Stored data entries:

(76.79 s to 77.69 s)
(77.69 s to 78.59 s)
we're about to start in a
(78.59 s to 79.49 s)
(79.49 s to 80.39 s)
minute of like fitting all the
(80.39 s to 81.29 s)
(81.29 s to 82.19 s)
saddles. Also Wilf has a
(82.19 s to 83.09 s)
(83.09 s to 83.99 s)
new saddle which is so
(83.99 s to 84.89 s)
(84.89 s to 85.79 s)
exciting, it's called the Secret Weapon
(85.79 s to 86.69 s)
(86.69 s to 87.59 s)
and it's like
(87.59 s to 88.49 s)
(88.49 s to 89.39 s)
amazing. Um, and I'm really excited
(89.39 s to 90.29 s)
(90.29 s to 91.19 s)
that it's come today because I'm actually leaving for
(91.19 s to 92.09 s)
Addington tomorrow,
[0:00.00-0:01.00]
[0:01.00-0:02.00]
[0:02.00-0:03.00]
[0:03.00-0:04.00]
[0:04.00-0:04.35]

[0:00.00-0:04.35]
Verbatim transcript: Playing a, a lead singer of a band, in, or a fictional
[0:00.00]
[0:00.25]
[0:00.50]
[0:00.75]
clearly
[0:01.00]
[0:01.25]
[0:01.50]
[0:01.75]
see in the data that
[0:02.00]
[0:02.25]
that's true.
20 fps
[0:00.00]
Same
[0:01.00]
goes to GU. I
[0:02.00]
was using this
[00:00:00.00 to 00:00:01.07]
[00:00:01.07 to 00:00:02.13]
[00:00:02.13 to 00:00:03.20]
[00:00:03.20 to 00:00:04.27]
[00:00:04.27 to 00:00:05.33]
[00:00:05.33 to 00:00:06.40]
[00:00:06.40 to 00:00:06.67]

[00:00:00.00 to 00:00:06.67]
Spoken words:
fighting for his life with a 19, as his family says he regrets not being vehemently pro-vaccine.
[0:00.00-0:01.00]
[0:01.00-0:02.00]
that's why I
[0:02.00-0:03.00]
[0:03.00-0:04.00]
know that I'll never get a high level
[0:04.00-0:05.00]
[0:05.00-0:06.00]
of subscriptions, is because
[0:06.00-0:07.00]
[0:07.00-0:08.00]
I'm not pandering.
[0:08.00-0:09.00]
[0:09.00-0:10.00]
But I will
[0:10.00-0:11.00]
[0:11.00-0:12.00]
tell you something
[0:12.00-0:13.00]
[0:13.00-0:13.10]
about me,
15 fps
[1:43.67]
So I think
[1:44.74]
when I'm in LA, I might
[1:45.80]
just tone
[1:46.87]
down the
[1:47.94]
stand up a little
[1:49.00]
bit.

What to do: Output only the lines from the one that contains "[0:12.00-0:13.00]" through the final line of the records, exactly as given.

Expected output:
[0:12.00-0:13.00]
[0:13.00-0:13.10]
about me,
15 fps
[1:43.67]
So I think
[1:44.74]
when I'm in LA, I might
[1:45.80]
just tone
[1:46.87]
down the
[1:47.94]
stand up a little
[1:49.00]
bit.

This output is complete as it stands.